これは個人的な指標にしているのですが、作品吟味の場である関係者試写の場で反応が大きい映画はやはり劇場公開されても跳ねます。
『銀魂』シリーズや『翔んで埼玉』がそれでしたが、この『町田くんの世界』はギャグ映画ではないのに、試写室内が一喜一憂した映画はなかなかありません。
確かに最初はちょっとぎょっとしました。何せ、町田敦子、高畑充希、岩田剛典、太賀の四人が高校生役です。下手は打たないと思いつつも、やはり実年齢を考えますと不安になります。

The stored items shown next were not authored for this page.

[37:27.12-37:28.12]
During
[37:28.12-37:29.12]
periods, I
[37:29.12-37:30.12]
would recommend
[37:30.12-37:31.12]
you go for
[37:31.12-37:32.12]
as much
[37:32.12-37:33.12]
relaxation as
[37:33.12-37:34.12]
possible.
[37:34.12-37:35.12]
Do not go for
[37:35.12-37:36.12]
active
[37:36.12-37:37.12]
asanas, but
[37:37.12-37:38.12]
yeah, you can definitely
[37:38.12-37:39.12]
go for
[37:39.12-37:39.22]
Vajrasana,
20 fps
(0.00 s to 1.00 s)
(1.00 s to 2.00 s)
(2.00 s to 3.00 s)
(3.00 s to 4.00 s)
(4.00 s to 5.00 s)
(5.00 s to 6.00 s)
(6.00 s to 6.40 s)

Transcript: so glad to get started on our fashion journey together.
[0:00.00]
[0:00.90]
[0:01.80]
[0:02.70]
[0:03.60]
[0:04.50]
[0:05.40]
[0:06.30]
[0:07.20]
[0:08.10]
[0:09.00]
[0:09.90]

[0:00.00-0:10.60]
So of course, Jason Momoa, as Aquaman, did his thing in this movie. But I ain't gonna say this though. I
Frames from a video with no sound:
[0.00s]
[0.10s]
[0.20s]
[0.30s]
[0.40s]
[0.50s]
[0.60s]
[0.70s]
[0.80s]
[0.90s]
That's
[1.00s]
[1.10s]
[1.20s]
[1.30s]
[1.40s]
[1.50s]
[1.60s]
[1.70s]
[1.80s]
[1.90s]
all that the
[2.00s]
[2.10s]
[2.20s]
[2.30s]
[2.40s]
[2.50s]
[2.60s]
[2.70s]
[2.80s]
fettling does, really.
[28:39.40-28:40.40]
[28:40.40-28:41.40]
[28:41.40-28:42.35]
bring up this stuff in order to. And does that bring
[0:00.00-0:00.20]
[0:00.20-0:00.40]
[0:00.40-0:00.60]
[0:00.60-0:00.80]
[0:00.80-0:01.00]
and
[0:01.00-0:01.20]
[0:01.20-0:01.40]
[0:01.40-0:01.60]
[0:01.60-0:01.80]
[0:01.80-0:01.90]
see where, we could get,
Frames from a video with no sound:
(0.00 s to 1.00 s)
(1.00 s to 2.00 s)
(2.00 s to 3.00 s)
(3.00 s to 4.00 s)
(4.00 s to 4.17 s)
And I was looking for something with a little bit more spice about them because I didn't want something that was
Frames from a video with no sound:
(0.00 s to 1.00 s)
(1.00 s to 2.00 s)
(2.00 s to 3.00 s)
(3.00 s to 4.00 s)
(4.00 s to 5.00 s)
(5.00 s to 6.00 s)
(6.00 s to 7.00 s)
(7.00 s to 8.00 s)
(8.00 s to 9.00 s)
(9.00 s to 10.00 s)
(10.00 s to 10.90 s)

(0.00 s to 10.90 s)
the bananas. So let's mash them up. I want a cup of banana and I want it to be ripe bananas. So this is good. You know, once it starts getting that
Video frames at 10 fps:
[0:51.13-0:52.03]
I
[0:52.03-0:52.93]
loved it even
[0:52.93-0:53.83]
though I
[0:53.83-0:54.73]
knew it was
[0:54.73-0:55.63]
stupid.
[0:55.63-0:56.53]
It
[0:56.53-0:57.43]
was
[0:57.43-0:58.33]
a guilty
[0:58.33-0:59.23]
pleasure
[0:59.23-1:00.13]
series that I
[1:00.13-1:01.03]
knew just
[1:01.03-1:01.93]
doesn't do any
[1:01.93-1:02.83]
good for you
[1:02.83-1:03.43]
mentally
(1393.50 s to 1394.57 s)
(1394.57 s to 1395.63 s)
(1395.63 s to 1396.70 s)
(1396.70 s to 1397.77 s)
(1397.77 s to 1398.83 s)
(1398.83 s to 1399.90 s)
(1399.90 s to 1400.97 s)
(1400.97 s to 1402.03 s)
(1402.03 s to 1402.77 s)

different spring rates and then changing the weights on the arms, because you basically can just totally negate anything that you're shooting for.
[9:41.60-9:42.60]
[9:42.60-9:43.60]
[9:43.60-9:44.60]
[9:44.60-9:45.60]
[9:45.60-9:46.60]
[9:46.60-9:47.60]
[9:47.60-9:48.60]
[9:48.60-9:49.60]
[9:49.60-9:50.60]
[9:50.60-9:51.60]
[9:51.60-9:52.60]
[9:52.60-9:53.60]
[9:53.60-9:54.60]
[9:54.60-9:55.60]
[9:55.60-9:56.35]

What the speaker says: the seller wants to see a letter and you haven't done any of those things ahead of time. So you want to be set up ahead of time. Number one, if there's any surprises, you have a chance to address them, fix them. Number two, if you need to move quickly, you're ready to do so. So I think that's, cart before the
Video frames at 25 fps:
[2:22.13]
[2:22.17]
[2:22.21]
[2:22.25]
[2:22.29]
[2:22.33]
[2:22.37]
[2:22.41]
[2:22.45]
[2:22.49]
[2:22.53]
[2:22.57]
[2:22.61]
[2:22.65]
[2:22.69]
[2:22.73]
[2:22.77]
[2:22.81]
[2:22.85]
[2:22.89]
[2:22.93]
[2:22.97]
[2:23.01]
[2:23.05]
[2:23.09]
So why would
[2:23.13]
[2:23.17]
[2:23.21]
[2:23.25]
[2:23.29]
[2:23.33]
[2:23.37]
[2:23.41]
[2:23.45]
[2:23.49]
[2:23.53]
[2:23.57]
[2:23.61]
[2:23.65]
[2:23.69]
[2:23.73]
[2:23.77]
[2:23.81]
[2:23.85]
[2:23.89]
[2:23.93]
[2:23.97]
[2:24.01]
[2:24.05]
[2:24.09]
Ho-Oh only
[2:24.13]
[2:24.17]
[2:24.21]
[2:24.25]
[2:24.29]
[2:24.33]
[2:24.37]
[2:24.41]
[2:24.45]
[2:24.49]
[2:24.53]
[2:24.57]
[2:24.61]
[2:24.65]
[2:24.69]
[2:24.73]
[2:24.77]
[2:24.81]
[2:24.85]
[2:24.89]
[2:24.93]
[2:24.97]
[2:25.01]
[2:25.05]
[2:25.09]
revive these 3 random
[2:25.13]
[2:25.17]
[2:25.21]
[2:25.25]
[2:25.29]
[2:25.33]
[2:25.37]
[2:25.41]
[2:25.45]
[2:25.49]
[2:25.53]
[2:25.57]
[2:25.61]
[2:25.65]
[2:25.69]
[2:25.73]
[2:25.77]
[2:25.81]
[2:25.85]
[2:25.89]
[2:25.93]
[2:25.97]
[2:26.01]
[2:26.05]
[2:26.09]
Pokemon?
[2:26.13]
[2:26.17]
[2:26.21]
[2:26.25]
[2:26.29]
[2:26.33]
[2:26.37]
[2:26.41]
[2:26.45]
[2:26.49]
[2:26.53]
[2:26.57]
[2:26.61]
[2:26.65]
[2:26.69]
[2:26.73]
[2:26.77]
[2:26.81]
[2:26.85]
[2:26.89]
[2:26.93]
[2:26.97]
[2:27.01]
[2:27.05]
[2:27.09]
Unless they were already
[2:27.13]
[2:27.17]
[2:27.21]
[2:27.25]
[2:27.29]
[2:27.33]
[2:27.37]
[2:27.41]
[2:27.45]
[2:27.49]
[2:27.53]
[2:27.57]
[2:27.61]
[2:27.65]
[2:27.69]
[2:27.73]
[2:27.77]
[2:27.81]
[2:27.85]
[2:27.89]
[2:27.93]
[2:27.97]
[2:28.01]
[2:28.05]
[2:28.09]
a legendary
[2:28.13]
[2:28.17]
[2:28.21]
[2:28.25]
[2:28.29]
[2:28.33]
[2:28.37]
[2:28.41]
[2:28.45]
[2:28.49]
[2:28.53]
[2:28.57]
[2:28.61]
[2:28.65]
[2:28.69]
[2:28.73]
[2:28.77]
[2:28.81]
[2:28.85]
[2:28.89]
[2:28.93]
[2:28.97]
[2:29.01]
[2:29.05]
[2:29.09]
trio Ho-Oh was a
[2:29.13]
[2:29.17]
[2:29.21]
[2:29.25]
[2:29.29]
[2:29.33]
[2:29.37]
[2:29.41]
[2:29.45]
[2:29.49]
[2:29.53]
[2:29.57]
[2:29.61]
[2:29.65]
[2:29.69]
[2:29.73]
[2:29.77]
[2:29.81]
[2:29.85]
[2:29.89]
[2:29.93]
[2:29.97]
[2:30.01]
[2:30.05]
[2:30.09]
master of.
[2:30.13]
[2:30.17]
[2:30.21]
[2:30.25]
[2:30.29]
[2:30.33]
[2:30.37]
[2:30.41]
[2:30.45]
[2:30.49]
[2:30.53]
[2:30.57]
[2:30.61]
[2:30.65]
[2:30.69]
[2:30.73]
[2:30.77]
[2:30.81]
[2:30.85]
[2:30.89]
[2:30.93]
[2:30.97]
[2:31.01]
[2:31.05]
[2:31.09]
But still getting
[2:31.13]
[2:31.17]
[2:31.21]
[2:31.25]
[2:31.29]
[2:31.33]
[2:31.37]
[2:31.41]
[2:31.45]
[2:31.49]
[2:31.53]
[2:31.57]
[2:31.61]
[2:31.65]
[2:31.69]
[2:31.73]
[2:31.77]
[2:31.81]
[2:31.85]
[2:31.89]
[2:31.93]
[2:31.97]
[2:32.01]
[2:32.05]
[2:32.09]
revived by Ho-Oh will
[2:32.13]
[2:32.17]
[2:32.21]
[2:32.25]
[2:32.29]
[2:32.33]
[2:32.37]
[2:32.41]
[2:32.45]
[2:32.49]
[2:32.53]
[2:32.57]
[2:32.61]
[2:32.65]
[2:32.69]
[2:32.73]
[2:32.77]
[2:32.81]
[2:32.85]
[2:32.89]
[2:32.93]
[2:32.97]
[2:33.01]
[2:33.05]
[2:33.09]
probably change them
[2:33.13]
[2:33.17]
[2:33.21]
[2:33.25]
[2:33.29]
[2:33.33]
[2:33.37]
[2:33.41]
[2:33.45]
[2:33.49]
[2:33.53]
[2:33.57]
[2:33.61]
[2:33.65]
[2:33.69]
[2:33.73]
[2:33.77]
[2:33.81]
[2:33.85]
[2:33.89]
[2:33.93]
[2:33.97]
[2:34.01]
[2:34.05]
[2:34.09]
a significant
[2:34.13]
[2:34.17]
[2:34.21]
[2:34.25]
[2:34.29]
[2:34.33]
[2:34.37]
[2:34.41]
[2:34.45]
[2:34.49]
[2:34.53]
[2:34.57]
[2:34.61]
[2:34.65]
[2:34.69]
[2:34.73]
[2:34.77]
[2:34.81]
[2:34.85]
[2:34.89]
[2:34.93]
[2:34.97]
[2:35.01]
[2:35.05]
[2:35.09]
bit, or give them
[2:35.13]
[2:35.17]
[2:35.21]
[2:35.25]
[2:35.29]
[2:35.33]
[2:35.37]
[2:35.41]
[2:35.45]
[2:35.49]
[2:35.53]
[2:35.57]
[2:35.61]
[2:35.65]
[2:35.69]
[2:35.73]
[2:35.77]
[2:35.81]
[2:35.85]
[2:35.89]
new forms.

ところが、この何とも言えない寓話感覚にあふれた『町田くんの世界』ではその違和感は気になりません。特にクールな町田敦子は見事でした。
『舟を編む』でも変に老けメイクをしたりしなかった石井監督は、映画のマジックを信じ切っている人なんだなと思いました。
まとめ
(C)安藤ゆき/集英社 (C)2019 映画「町田くんの世界」製作委員会
大抜擢された細田佳央太と関水渚。二人にとっては、上述した四人に加えて松嶋菜々子、北村有起哉、戸田恵梨香、池松壮亮、佐藤浩市という並びには正直ふるえてしまったことでしょう。
しかしながら、ちゃんと二人は映画の主役という重責を担ってくれています。
この二人のある種の無名性がまた、映画を成り立たせている部分もあるかと思います。
さながら、現代の寓話といった感じの『町田くんの世界』は大きな発見の映画でした。
映画『町田くんの世界』は、2019年6月7日(金)より全国ロードショー!